Even though they at first believed I was lost when going apostate, I think they still cling to a bit of hope that I'm just temporarily misguided and might return to "the truth". If they know I've become atheist, it's like I've not only left the country, but I've left the planet, in terms of not "coming home again".

Because they are in their late seventies and both of their sets of parents had died by their early eighties, I don't expect them to live another twenty years like some people do. They both have poor health.

If we lived closer and I saw them frequently, I would be less likely to allow the illusion I'm still a Christian to continue. There was no way I could get by with dropping out of Adventism and them not knowing - it's such a major lifestyle and there's such a grapevine involved, but in my current situation, I can dodge the question of whether or not I'm a God believer or not. Truthfully, I don't think they would want to know. My dad has already said that if I was going to leave the church, he wishes I would have waited until after he died.

All things considered, so far, I've decided it's just not worth it to me to officially declare my freedom on facebook. I'm already able to live my life the way I want to, it seems silly to "force them" into a position of cutting me out this late in the game, and kinder to allow them to retain a bit of hope. If this would have happened twenty years ago, I would have just laid it all out. They would have been in a stronger position to consider there may be a chance I'm right about leaving. But, they've invested their entire lives in the church and just couldn't bear to ever see Adventism as less than true. It would be devastating for them to spend their last few years knowing they put everything into a bogus belief system. Of course, I had to go through the stages of grief in realizing that I wasted 40 years in it myself, but I'm young and strong enough to come out the other side and spend many more productive years barking up a valid tree.

On a final note, if I were to fully divulge my atheist status to them, if may start up another barage of letters, books, cd's, e mails, etc., re-doubling the effort to bring me back. We've achieved a state of agreeing not to discuss religion, and I'd rather not stir the pot.
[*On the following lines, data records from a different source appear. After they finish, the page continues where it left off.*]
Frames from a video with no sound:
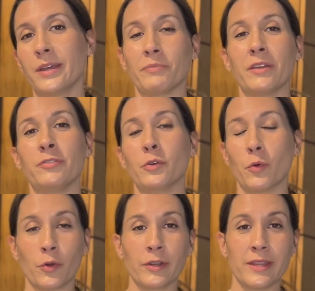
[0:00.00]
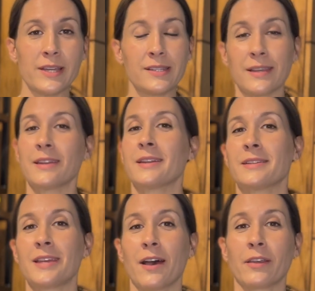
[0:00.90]
If you order this in an
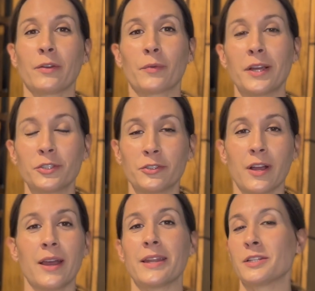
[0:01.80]
Italian restaurant,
This sounds like my in-laws. Pastors family. Not very close to any of their children, but very eager to dangle the golden carrot of inheritance! in front of all of them.

 

Currently, they aren't speaking to my husband or I because my husband's brother is dating a girl- an Adventist, for crying out loud- that they don't "approve of"...for no discernible reason. So, my husband told them to back off. His brother is only 40. Never been married. Wonder why?

Yep, my dad's a retired pastor and takes a lot of pride in his celebrity status (even though he was never in the GC) within the church. It was very difficult for him to cease to be the spiritual shepherd/mentor for my husband and I.

Pride and fear. That's what it's based on when you get down to the roots.

In a way, I guess I'm playing into that by not telling them I'm an atheist now. They would be not only heartbroken, but shamed. And hence, so would I.

When I left Adventism, I came to realize how much importance I had always placed on what other people thought of me. The more rules you have, the more judging goes on. And I was very good at playing the game.

Then there's also the deal that if you are educated and reasonably good looking, you're a rock star in Adventism. It was hard to become a nobody and loose that esteem. How freeing though! I now realize how ordinary I am, and I've come to embrace that.
"If you're educated and reasonably good looking you're a rock star in Adventism."

I never realized how generalized that rule is until you said it. I remember being treated that way, but now that I think about it, so were others who fit that description.